→ **EXERCISE REQUIREMENTS**
Return the listing below verbatim. Pictures do not belong in the copy.

→ **DATA EXTRACT**
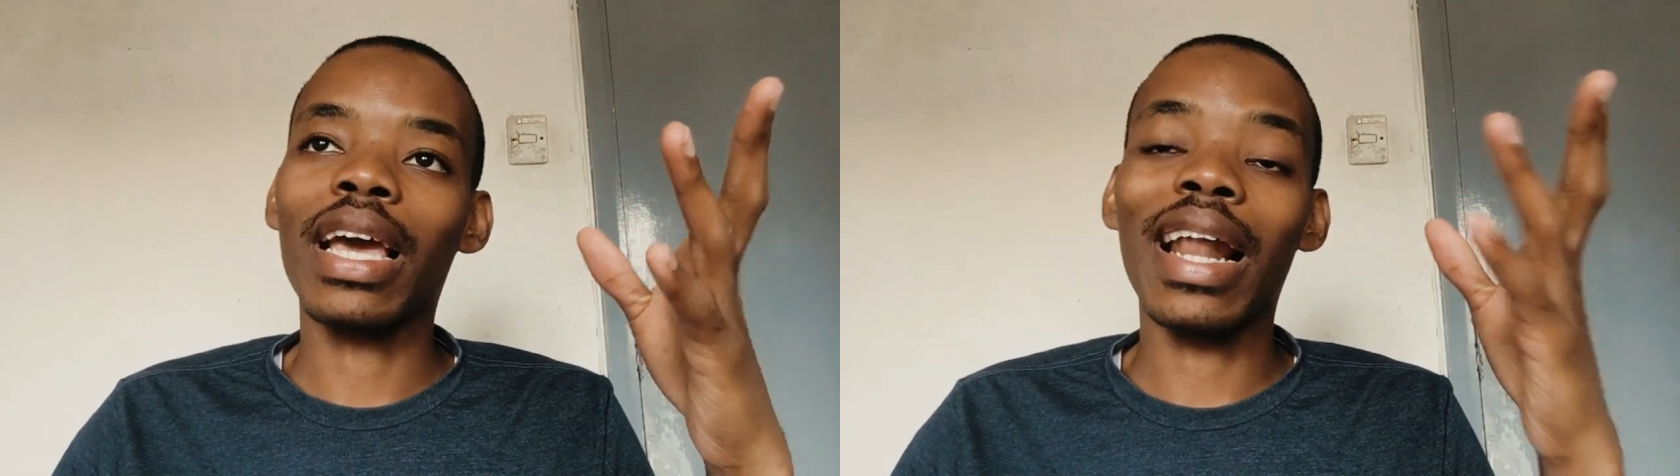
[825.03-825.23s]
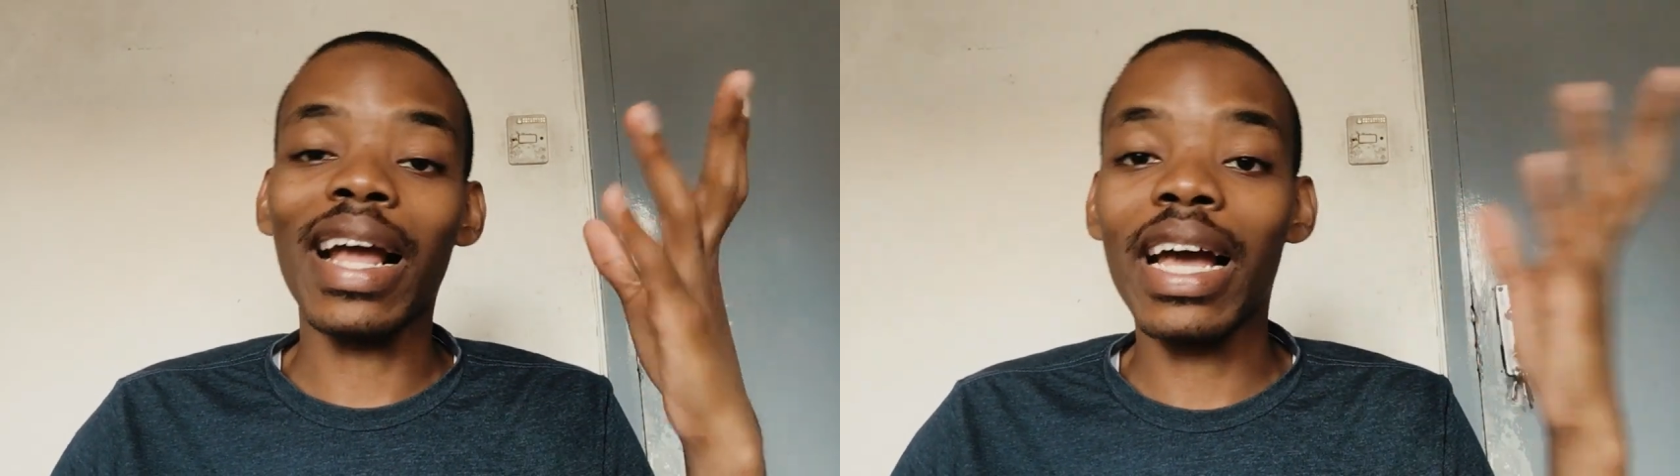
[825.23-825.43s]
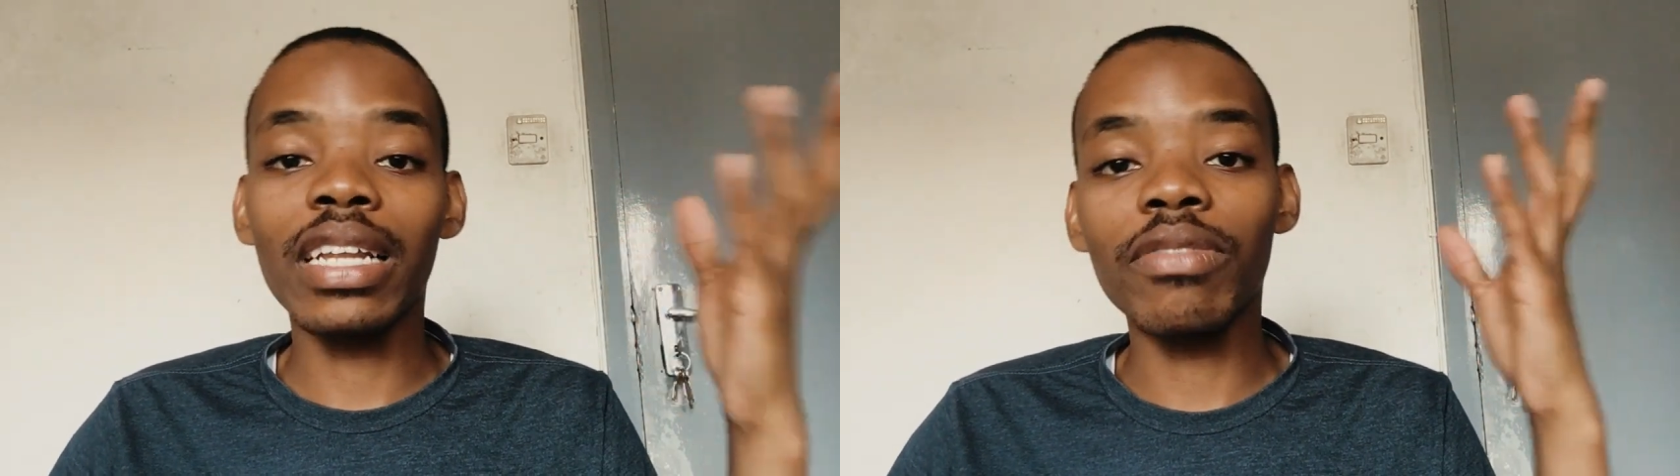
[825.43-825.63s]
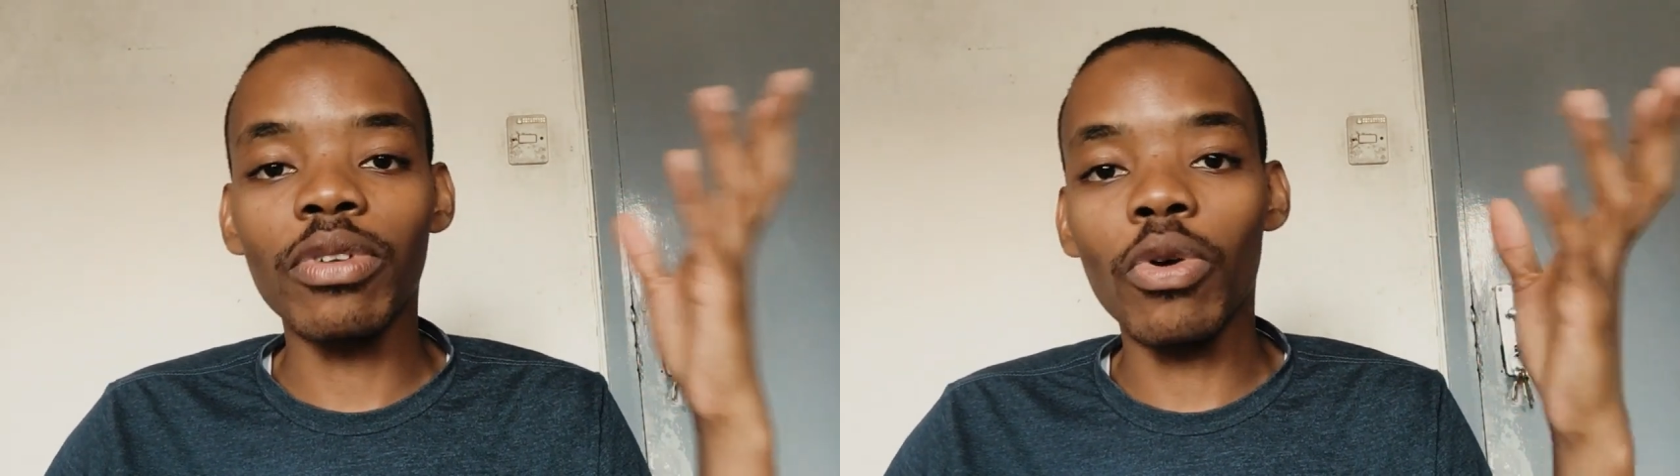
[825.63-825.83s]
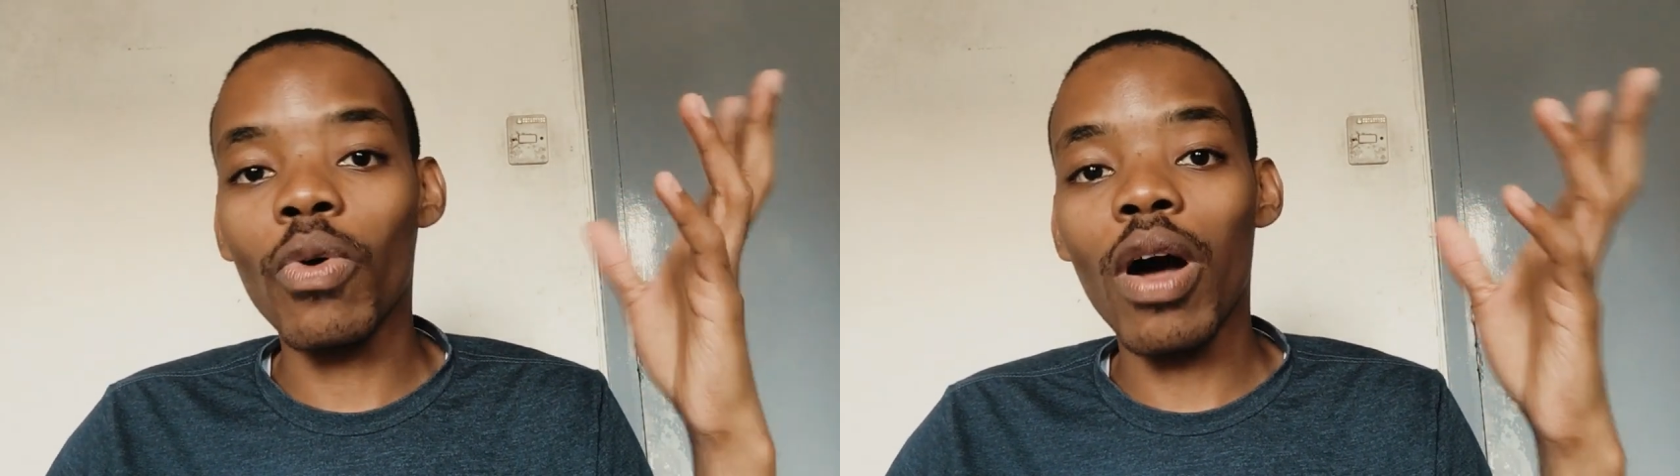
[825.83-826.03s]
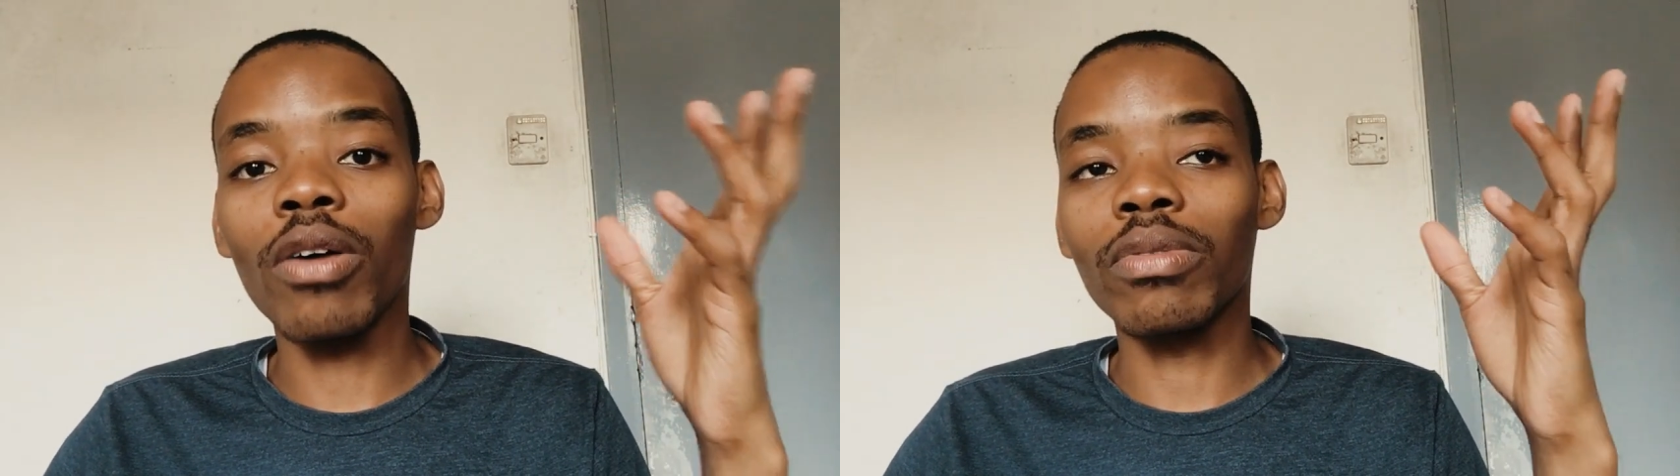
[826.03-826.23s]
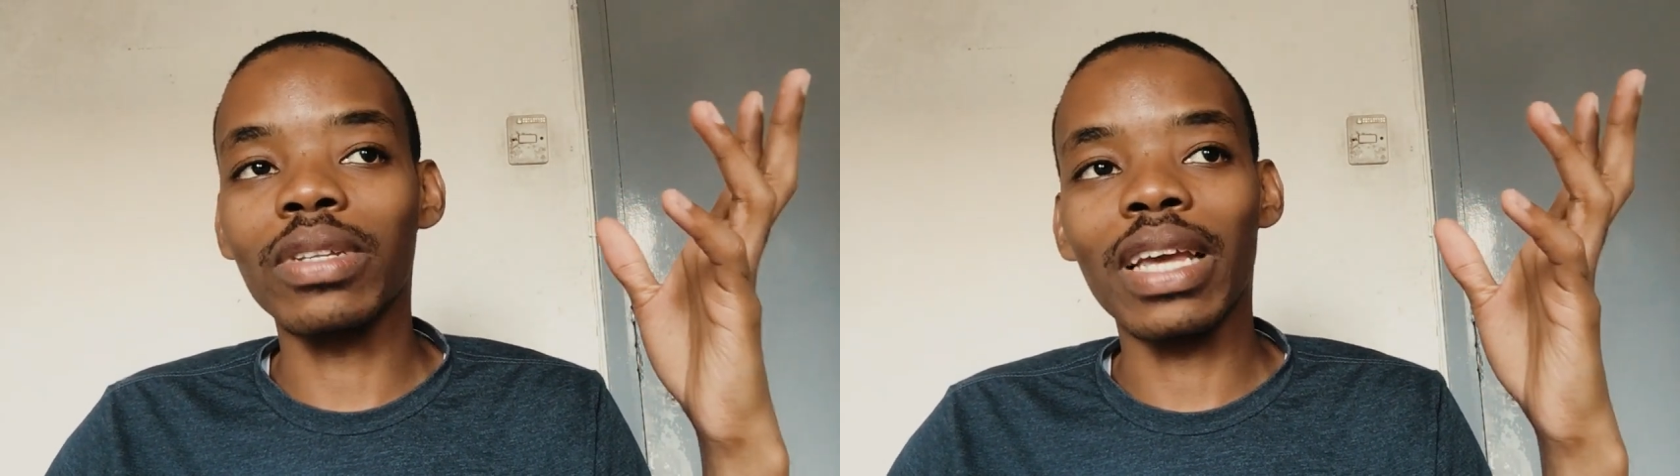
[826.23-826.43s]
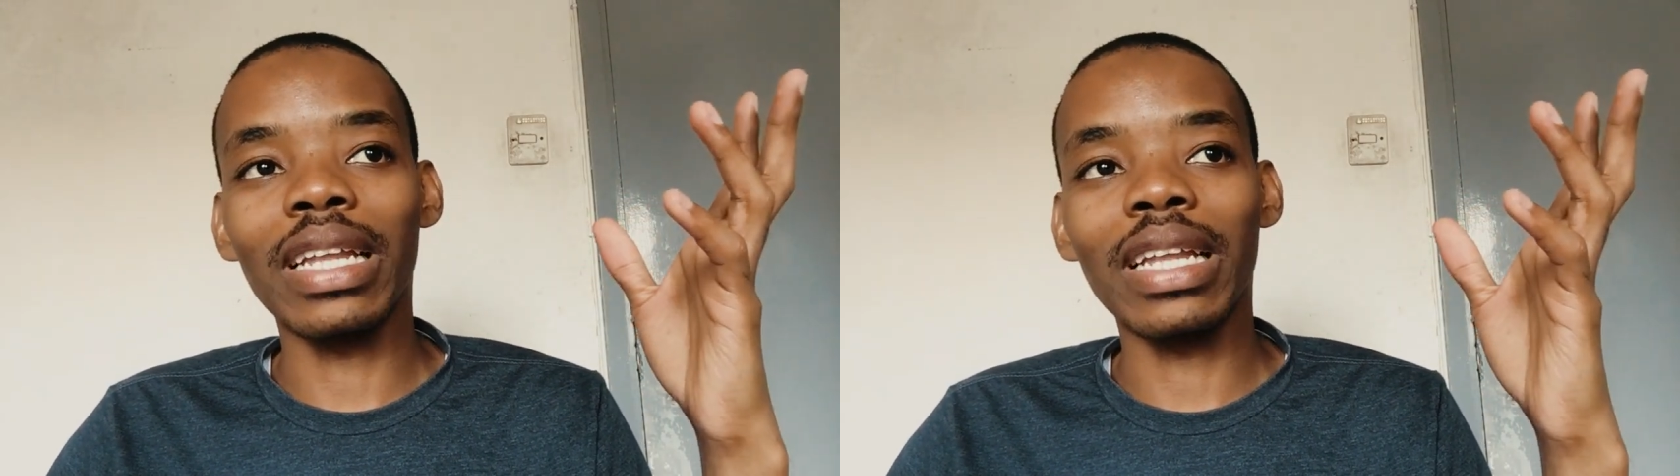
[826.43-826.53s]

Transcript: and I can't even go out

→ **SOLUTION BELOW**
[825.03-825.23s]
[825.23-825.43s]
[825.43-825.63s]
[825.63-825.83s]
[825.83-826.03s]
[826.03-826.23s]
[826.23-826.43s]
[826.43-826.53s]

Transcript: and I can't even go out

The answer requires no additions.